[RECORDS TO USE Boundary: Start]
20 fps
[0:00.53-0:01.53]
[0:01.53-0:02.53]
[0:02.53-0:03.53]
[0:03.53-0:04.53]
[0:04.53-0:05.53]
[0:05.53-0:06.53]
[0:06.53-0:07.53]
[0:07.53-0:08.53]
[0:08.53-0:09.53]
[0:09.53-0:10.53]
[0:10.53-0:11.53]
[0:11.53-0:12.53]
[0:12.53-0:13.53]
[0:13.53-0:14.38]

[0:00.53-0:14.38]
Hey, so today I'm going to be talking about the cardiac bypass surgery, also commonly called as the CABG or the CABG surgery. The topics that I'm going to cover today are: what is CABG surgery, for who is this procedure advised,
[RECORDS TO USE Boundary: End]
[RECORDS TO USE Boundary: Start]
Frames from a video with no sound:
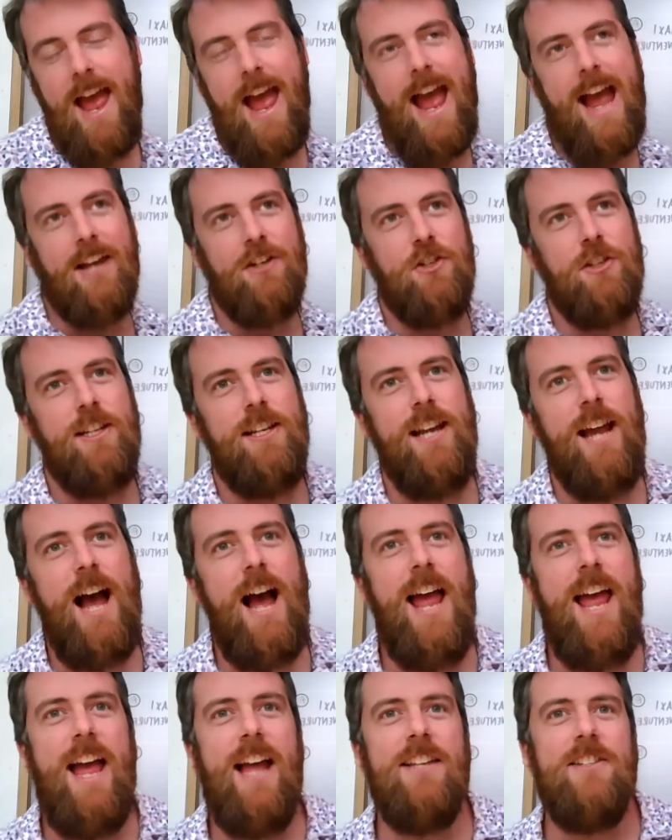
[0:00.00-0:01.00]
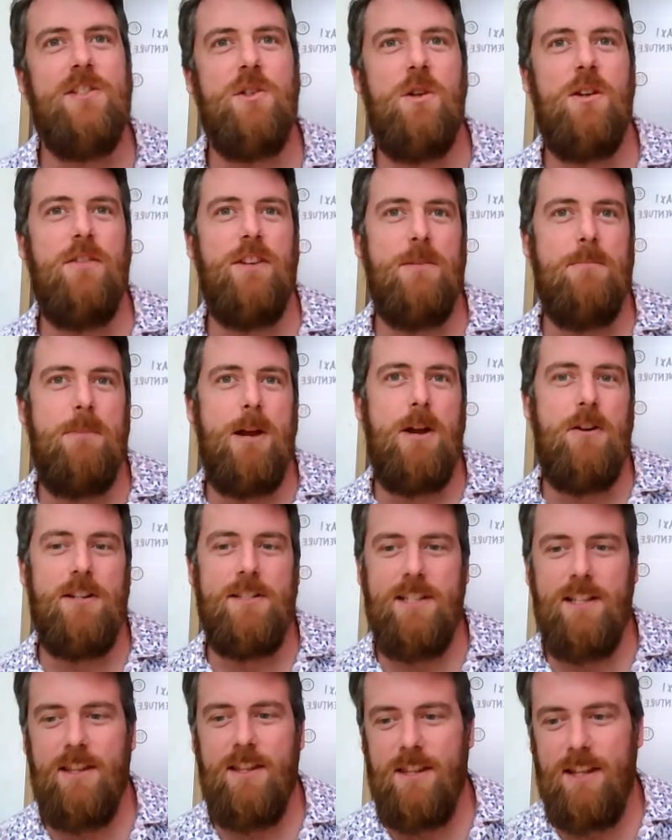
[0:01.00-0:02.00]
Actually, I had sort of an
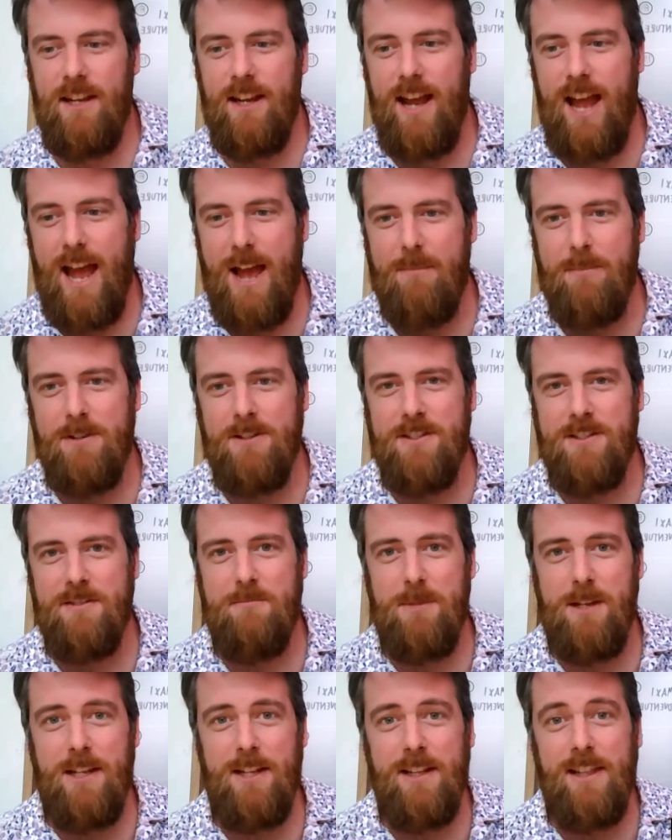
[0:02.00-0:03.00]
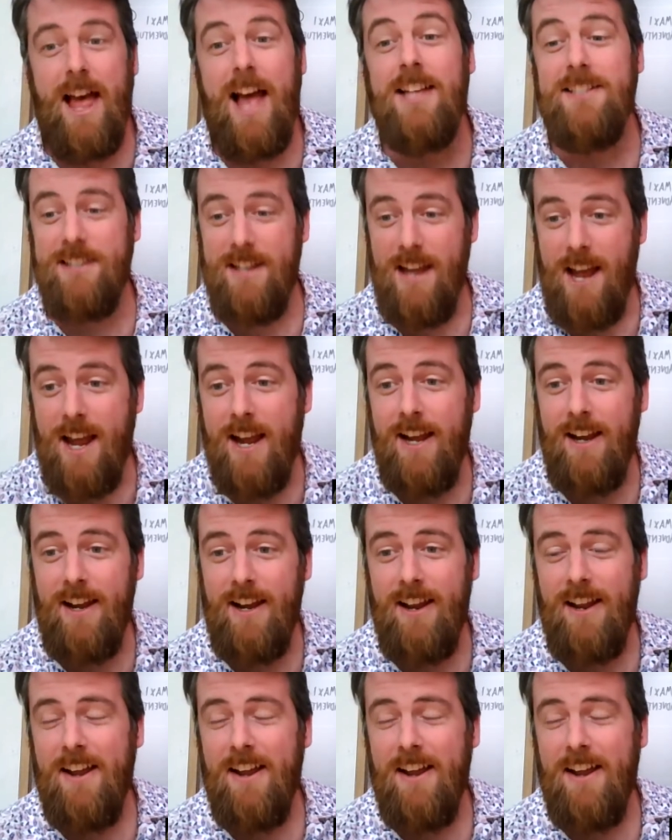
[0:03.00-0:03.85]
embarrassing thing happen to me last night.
[RECORDS TO USE Boundary: End]
[RECORDS TO USE Boundary: Start]
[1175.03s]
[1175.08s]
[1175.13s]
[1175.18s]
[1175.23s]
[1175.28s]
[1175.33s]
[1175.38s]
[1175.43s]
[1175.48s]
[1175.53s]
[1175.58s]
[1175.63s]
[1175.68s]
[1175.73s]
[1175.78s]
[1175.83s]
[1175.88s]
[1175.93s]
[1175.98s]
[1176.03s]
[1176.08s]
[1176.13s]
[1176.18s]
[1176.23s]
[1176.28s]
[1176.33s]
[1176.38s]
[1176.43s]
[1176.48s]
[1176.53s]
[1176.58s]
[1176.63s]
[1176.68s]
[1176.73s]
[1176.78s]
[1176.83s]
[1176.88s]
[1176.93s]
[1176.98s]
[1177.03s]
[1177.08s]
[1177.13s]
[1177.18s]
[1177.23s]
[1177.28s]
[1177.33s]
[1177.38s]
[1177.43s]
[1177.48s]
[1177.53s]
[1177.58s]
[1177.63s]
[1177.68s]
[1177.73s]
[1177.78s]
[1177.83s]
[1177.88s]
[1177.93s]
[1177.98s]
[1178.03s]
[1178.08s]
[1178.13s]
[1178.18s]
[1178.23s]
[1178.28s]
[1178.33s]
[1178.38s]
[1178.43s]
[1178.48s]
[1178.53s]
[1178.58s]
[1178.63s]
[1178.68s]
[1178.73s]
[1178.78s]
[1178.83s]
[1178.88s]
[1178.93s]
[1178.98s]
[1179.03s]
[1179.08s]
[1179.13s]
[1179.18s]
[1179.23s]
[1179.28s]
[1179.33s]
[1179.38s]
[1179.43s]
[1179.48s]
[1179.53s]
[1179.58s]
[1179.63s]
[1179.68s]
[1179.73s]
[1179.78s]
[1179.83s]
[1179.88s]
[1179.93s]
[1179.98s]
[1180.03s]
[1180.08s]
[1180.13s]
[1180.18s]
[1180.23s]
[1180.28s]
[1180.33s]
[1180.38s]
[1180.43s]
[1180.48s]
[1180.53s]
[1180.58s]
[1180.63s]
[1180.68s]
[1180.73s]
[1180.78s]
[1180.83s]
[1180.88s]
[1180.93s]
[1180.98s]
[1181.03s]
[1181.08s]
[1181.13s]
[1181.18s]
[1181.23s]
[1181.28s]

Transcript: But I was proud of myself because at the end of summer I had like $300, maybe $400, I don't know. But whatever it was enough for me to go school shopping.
[RECORDS TO USE Boundary: End]
- PROBLEM REQUIREMENTS:
Output, from the data above, the lines from the line with "[0:02.53-0:03.53]" to the line with "[0:13.53-0:14.38]" exactly as they stand, both ends included and nothing else.

- WRITTEN REPLY:
[0:02.53-0:03.53]
[0:03.53-0:04.53]
[0:04.53-0:05.53]
[0:05.53-0:06.53]
[0:06.53-0:07.53]
[0:07.53-0:08.53]
[0:08.53-0:09.53]
[0:09.53-0:10.53]
[0:10.53-0:11.53]
[0:11.53-0:12.53]
[0:12.53-0:13.53]
[0:13.53-0:14.38]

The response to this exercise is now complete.